In the previous post, we saw how to use the power of Applicative to validate data, Either Text was our instance of choice. It did well, we could compose several simple helper functions into a few easy to read and easy to change smart constructors.

But it wasn’t perfect, our smart constructor made sure we only get valid products or an error. But in case of errors, it could only give us one message even if the input had several invalid pieces of data. In this post, we will see why this happened and how to fix it.

Let’s have a closer look at our mkProduct smart constructor again:

mkProduct :: Text -> Text -> Double -> Either Text Product
mkProduct name description price = 
  Product                               
  <$> mkProductName name                
  <*> mkProductDescription description  
  <*> mkProductPrice price

As we know from part 1 (Product <$> mkProductName name) is actually applying Product to its first argument which is wrapped in an Applicative (in our case Either Text), and the result is a new function waiting for its other arguments, but the new function itself is also wrapped in Either Text.

We also know that (mkProductName name) could be Right or Left (Would be Left if the name isn’t valid). To understand what happens in (Product <$> mkProductName name), we need to understand how <$> works for Either and since <$> is just a shorthand for fmap, let’s look for that in Data.Either source code.

instance Functor (Either a) where
    fmap _ (Left x) = Left x
    fmap f (Right y) = Right (f y)

As we can see here if the wrapped argument is Right, the function is applied to it and we get back our result wrapped in a Right too. However, if the argument was Left, the function is completely ignored and we get the same Left back.

In our case, this means that if we got an invalid name, (mkProductName name) would be a Left with an error message and (Product <$> mkProductName name) wouldn’t even try to apply the Product function. Which makes perfect sense, you can’t apply Product to an invalid name anyway because Product needs a ProductName and we can’t get one from an invalid name.

So far so good, so now we understand that if we have an invalid name, the whole (Product <$> mkProductName name) would be an error message wrapped in Left. Let’s move to the next part.

This one is easy, we know that (mkProductDescription description) will also be an error message wrapped in Left if we got an invalid description, right? … So for the sake of example, I’ll substitute those two expressions with Left constructors, so for a moment think of this:

Product                               
  <$> mkProductName name                
  <*> mkProductDescription description

As if it’s this:

Left "Invalid product name" <*> Left "Invalid product description"

Which would actually be the case if we got an invalid name and an invalid description.
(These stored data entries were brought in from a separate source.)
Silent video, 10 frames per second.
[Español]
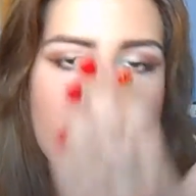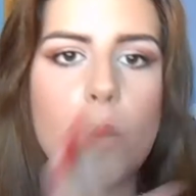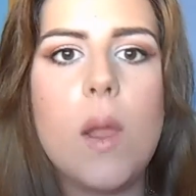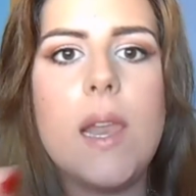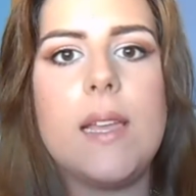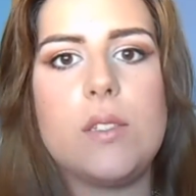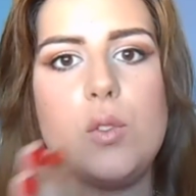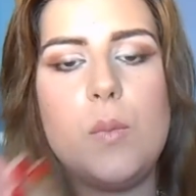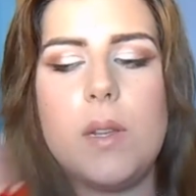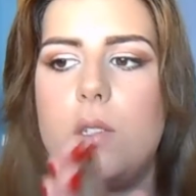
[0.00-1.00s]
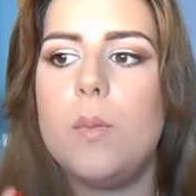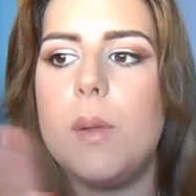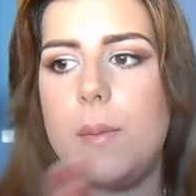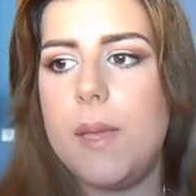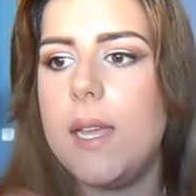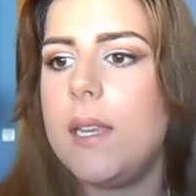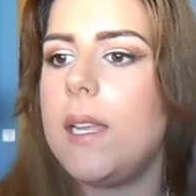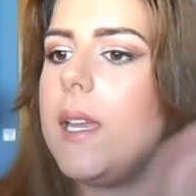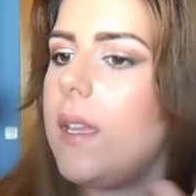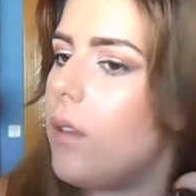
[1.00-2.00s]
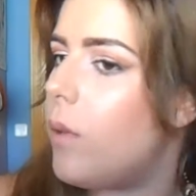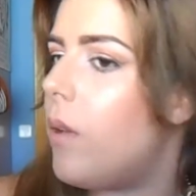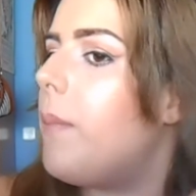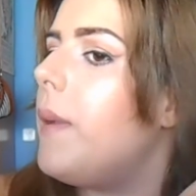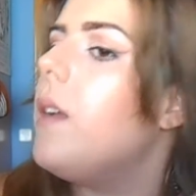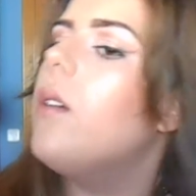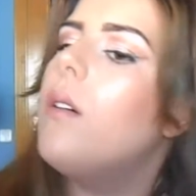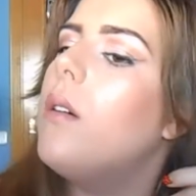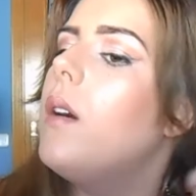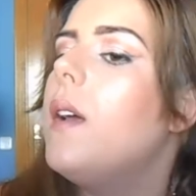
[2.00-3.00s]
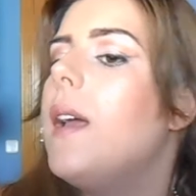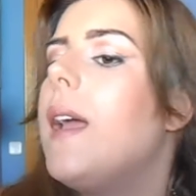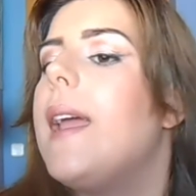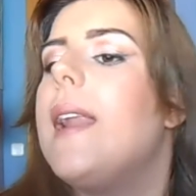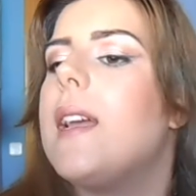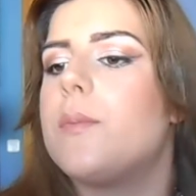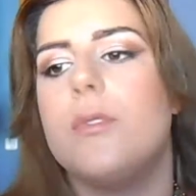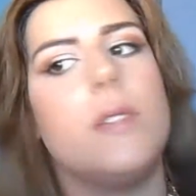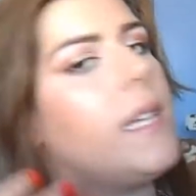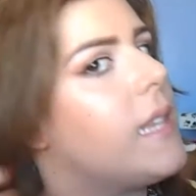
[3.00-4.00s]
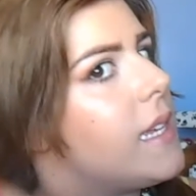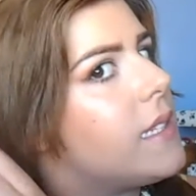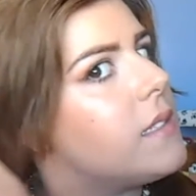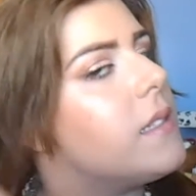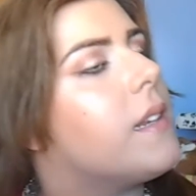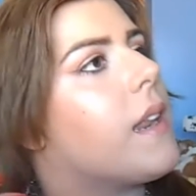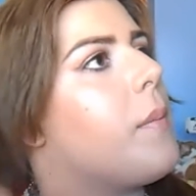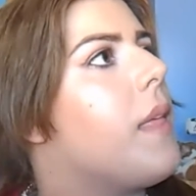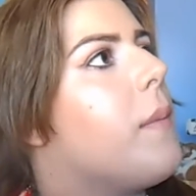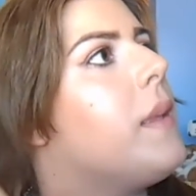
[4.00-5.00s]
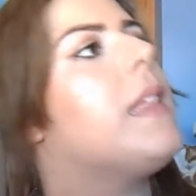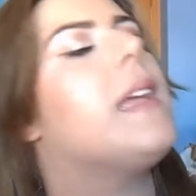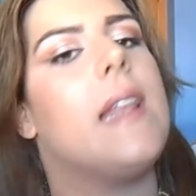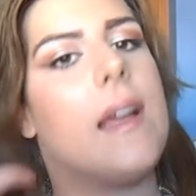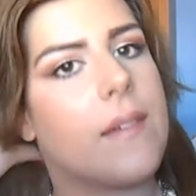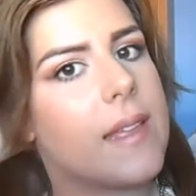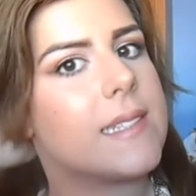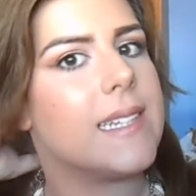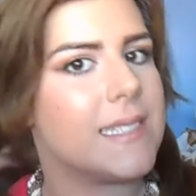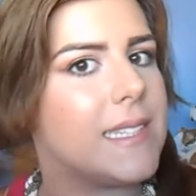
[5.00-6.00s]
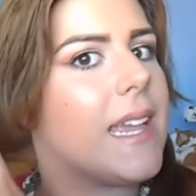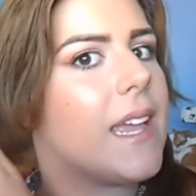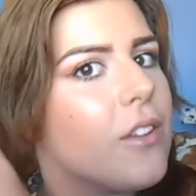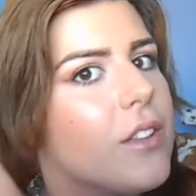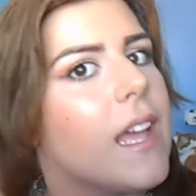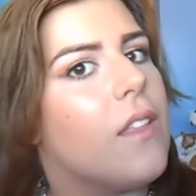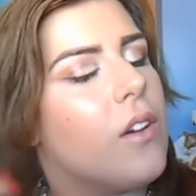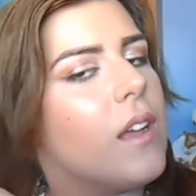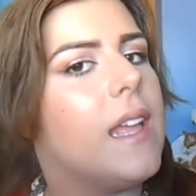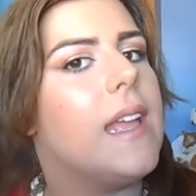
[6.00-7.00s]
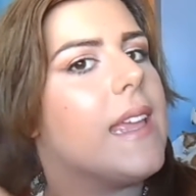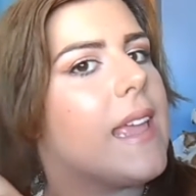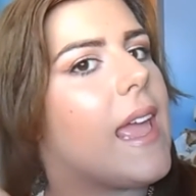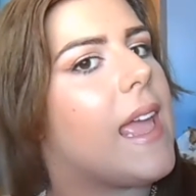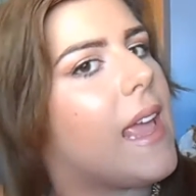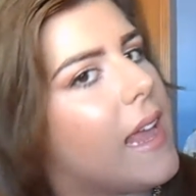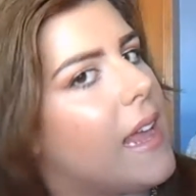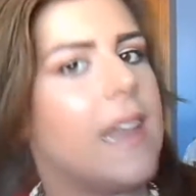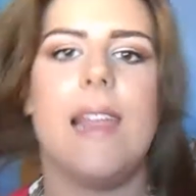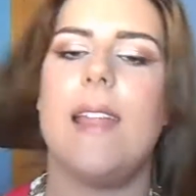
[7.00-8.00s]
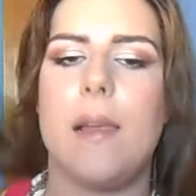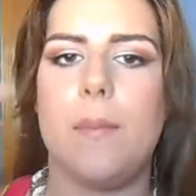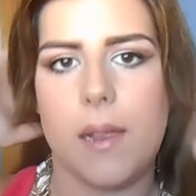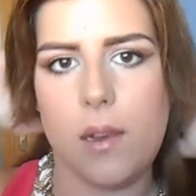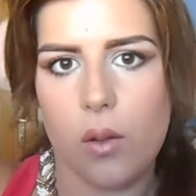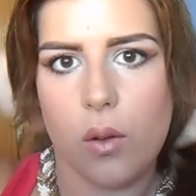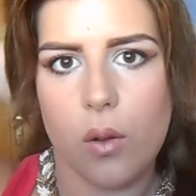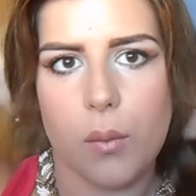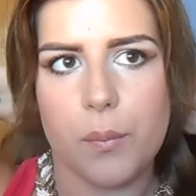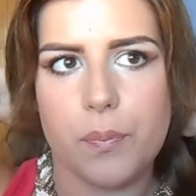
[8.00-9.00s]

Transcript: Huele súper súper bien y yo me lo aplico en las puntitas rápidamente y la verdad es que sí que he notado que le da al pelo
In fact, the previous expression is a valid Haskell, and if you execute it in GHCI it will print Left "Invalid product name" and completely ignore the second error message. To understand why, we need to look at how <*> works for Either … Again, we can find this in Data.Either source code:

instance Applicative (Either e) where
    pure          = Right
    Left  e <*> _ = Left e
    Right f <*> r = fmap f r

Look at this specific line:

Left  e <*> _ = Left e

As we can see, here’s exactly where things go wrong!

When <*> gets an error (Wrapped in Left) as its first argument, it doesn’t even look at the second argument.
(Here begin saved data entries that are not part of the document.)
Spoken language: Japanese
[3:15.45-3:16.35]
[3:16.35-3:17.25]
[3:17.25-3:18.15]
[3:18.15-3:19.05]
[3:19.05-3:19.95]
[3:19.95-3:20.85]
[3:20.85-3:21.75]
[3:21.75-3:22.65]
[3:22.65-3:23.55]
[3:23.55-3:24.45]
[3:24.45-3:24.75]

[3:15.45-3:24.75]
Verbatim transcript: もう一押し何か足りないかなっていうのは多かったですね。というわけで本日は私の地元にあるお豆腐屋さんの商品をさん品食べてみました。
Now imagine if it looked like this:

Left  e1 <*> Left e2 = Left $ combine e1 e2

With this implementation, we don’t lose error messages! … If our imaginary function combine can somehow combine both errors in a new one that represents both e1 and e2 … Sounds good, right?

But why the smart Haskell designers didn’t actually make it like that? .. The answer is: because it’s actually not possible to write this imaginary combine function!
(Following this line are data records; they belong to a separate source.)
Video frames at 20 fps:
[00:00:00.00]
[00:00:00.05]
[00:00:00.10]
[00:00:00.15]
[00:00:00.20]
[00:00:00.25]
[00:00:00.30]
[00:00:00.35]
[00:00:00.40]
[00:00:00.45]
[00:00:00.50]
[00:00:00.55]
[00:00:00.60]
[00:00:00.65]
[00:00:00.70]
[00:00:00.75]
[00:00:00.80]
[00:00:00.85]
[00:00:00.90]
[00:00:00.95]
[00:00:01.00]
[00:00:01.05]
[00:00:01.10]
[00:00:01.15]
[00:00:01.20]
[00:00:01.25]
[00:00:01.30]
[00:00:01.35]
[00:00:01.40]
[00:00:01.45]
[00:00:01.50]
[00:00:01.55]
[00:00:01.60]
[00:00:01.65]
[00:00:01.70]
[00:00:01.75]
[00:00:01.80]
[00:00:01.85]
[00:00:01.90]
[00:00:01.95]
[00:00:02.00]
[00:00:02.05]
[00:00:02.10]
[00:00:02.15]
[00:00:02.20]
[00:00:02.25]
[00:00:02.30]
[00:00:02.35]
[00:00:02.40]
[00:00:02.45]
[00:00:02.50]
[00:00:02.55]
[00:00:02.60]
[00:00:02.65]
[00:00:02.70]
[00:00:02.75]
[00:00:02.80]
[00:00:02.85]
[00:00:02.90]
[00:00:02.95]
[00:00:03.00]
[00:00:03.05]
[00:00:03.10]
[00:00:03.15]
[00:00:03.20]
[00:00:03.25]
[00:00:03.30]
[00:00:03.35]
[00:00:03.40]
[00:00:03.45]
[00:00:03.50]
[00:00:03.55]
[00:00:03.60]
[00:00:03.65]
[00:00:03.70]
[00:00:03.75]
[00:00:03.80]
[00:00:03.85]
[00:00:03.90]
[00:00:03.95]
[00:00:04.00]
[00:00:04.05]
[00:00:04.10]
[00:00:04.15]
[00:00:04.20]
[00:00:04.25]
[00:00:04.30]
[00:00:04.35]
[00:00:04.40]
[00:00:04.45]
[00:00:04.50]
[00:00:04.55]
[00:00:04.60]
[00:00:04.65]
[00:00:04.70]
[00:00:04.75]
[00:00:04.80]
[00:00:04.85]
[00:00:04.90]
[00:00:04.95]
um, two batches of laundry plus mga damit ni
Why impossible? .. Because as we said before, Either lets you use any type to represent your errors and we can’t simply write a function that combine any two pieces of data of any type!

The only thing we know here is that e1 and e2 have the same type but we still don’t know any other information about this type so we can’t really combine them!

But, we don’t give up … We look in our category theory jungle for a solution (It always has one) and we find something very interested called Semigroup.

A type a is a Semigroup if it provides an associative function (<>) that lets you combine any two values of type a into one.

And this means we don’t need to know the exact type of e1 and e2, we only need to make sure this type is an instance of Semigroup and then we can rely on its implementation of (<>) … This sounds brilliant!!

So now imagine if <*> was defined like this:

instance Semigroup e => Applicative (Either e) where
    pure          = Right
    Left  e1 <*> Left e2 = Left (e1 <> e2)
    Right f <*> r = fmap f r

This would actually work, but it would be a bit restrictive. We wouldn’t be able to choose any type for our errors anymore, only instances of Semigroup would be allowed! … For validation purposes, this isn’t really a problem, we will have only one type of validation errors anyway and in fact, even the simple Text is an instance of Semigroup!

But, Either isn’t only for validation. It could be used for many other things. That’s why Haskell designers didn’t want to restrict it to semigroups … But luckily there’s another type that looks exactly like Either except that its developers happily restricted it to semigroups to make it fit perfectly to data validation!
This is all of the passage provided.